With Pine Hills's long season, the question isn't "is it November?" but "has the water actually cooled?" The window running to December 31 exists because warm-water closings breed spring algae. If swimmers keep showing up through December, let them — patience here is free maintenance.

Pine Hills pool closing FAQ

What temperature should water be to close a pool?

Cold enough that biology has clocked out — below 65°F and falling, ideally low 60s. The widget above tracks Pine Hills's actual water; the normals say the durable cool-down arrives near December 27, and anything inside the window to December 31 closes clean.

Can you close a pool too early?

Yes — it's the most common closing mistake. Seal 70°F water under a cover and algae keep growing in the dark all autumn; the spring opening turns green and expensive. In Pine Hills, hold off until the cool-down near December 27 before covering.

Do I need antifreeze in pool lines?

Treat antifreeze as a backup, not a substitute: the real protection is air in dry lines.
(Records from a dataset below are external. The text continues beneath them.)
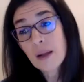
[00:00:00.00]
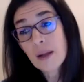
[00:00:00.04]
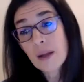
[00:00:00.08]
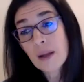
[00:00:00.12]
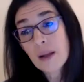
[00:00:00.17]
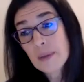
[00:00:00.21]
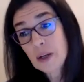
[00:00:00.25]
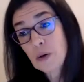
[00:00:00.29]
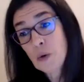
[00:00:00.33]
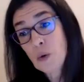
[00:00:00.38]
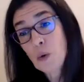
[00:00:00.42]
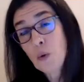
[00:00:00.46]
I
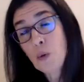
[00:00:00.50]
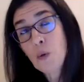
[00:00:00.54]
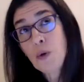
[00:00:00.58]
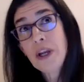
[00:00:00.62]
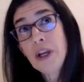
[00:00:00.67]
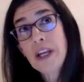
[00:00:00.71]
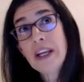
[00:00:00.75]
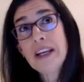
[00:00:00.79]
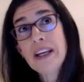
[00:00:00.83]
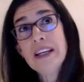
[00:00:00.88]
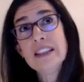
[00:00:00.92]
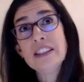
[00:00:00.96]
mean,
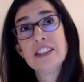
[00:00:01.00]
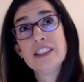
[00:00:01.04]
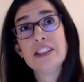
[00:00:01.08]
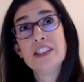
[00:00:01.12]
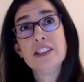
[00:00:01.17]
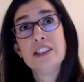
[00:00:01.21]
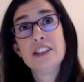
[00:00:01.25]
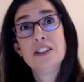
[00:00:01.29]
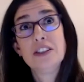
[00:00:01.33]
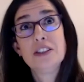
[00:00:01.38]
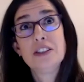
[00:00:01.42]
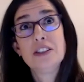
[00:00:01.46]

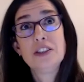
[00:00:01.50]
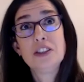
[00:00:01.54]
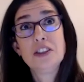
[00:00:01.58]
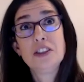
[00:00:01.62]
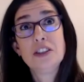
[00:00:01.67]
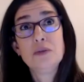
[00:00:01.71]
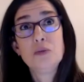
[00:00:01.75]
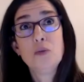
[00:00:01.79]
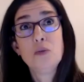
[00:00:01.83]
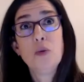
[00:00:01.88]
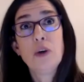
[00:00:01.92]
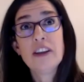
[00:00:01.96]

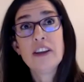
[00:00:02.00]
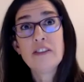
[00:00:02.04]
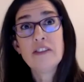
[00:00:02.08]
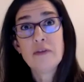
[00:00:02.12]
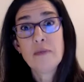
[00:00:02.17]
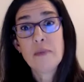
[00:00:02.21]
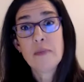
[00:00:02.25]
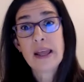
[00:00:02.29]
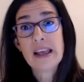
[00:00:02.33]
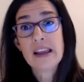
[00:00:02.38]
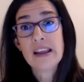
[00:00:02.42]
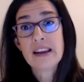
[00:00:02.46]
we've
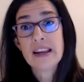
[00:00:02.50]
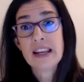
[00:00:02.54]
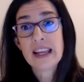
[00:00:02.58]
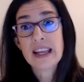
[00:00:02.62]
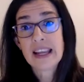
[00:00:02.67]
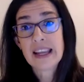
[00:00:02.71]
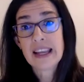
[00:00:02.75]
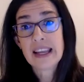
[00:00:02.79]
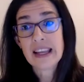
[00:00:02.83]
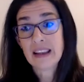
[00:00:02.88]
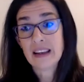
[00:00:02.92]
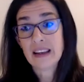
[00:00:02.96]
been
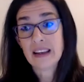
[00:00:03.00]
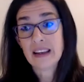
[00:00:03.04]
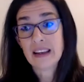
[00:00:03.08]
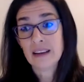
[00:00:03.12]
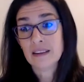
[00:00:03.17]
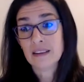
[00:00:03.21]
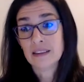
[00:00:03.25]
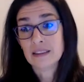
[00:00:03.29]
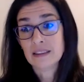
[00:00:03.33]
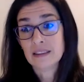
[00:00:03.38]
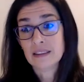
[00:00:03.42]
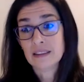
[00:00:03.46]

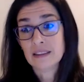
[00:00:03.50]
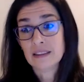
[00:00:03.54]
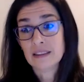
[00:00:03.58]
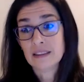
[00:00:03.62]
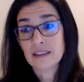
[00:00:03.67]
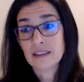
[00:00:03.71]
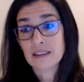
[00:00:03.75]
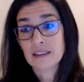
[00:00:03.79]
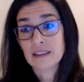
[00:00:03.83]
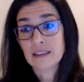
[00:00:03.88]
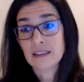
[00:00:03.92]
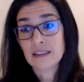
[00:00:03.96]
in
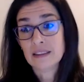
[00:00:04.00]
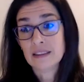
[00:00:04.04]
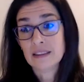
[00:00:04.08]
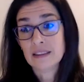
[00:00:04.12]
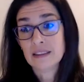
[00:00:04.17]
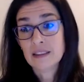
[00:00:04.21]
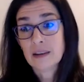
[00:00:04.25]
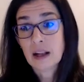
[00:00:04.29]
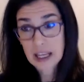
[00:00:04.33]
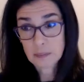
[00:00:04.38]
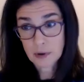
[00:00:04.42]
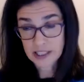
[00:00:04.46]

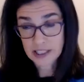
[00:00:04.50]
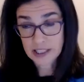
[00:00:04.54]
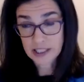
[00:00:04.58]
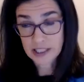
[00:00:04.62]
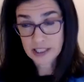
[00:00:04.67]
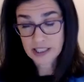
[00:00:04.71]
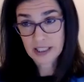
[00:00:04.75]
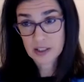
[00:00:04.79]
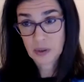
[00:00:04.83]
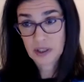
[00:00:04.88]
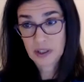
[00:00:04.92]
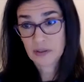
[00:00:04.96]
beta
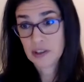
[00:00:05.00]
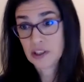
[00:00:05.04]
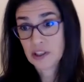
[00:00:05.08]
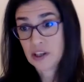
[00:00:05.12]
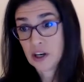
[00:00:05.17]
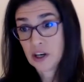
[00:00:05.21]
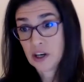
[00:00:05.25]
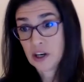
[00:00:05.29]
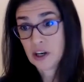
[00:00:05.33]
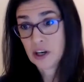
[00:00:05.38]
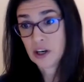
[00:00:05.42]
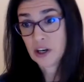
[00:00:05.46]
projects.
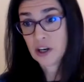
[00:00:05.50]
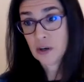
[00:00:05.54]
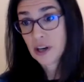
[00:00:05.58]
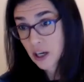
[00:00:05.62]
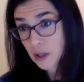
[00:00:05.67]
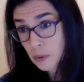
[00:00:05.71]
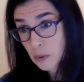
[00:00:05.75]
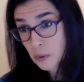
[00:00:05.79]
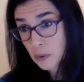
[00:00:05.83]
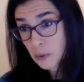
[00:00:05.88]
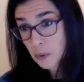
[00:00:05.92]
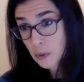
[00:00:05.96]
We
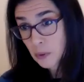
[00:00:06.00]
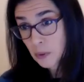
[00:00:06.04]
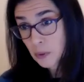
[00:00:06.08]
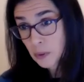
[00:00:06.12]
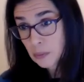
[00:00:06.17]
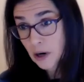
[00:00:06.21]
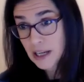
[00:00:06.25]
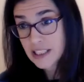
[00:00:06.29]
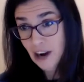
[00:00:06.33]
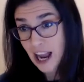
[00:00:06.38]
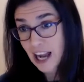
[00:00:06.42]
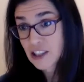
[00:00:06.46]
started with
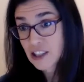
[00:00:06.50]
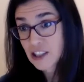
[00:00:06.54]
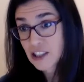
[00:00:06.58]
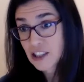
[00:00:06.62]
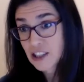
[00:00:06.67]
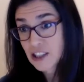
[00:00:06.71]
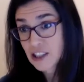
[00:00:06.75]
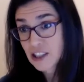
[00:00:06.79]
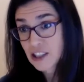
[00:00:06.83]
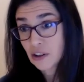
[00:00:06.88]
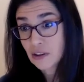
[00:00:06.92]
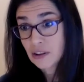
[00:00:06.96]
Project
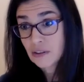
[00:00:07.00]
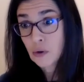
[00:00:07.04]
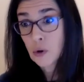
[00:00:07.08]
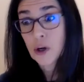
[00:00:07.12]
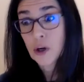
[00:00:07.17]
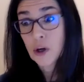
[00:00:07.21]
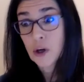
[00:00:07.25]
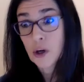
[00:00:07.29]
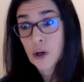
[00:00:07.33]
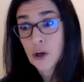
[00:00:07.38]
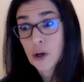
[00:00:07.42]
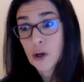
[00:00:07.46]
Fractal
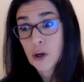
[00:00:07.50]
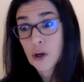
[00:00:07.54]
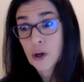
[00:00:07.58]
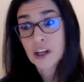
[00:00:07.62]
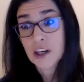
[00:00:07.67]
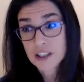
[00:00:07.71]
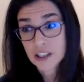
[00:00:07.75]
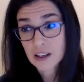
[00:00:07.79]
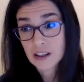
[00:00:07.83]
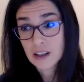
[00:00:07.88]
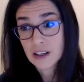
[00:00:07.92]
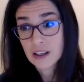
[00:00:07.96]
4
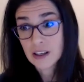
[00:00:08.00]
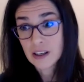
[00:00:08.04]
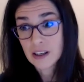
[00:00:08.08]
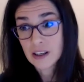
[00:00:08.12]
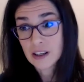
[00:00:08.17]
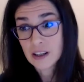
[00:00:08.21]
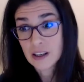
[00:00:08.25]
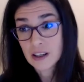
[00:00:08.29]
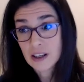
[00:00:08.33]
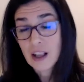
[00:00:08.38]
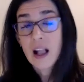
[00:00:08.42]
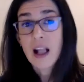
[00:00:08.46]
years
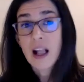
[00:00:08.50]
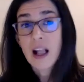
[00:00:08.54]
ago.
Where a full blowout isn't possible, pool-grade antifreeze per label is cheap insurance against a cracked pipe — worth it anywhere freezes are routine, and Pine Hills sees them from about January 9.
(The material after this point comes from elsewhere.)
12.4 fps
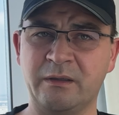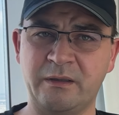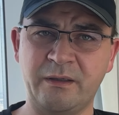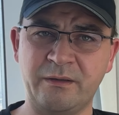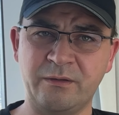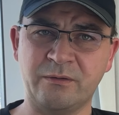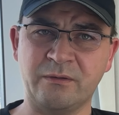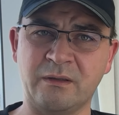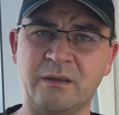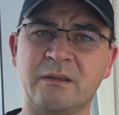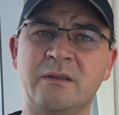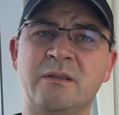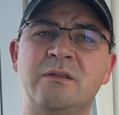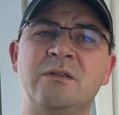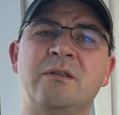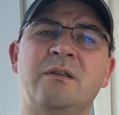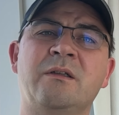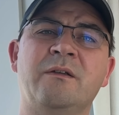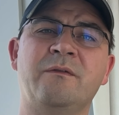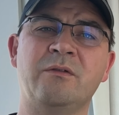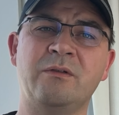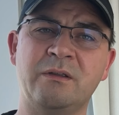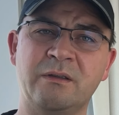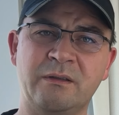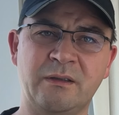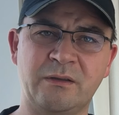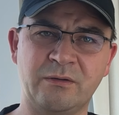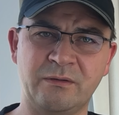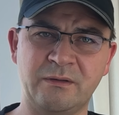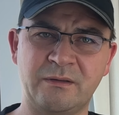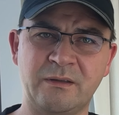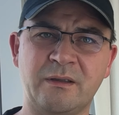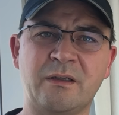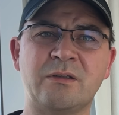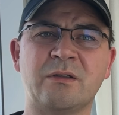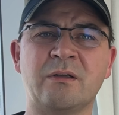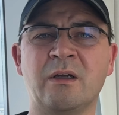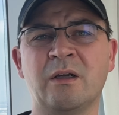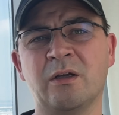carry-on luggage, if you need it at your destination.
How far should I drain my pool for winter?

Only to the line your cover manufacturer prints — a few inches below the skimmer for most solid covers, close to operating level for many mesh designs with the skimmer plugged. The water you leave in is structural: it holds the shell against groundwater all winter.

What happens if you don't winterize a pool?

The freeze finds every shortcut. Ice in an unprotected pump or heater cracks castings from the inside; ice in underground lines splits fittings you can't see until spring. Pine Hills reaches freeze territory around January 9 — the checklist above is cheaper than any one of those repairs.

When is the last safe date to close in Pine Hills?

December 31, by our model — the cool-down plus ten days (the freeze normal, January 9, leaves room to spare). Later closes happen, but they happen in gloves. The winterizing steps above take a weekend; leave yourself at least that much runway before Pine Hills's first freeze-risk stretch.

Data: NOAA 1991–2020 climate normals via Orlando W (6.9 mi); live outlook by Open-Meteo. Full attribution on the sources page. Model assumptions and error bars on methodology.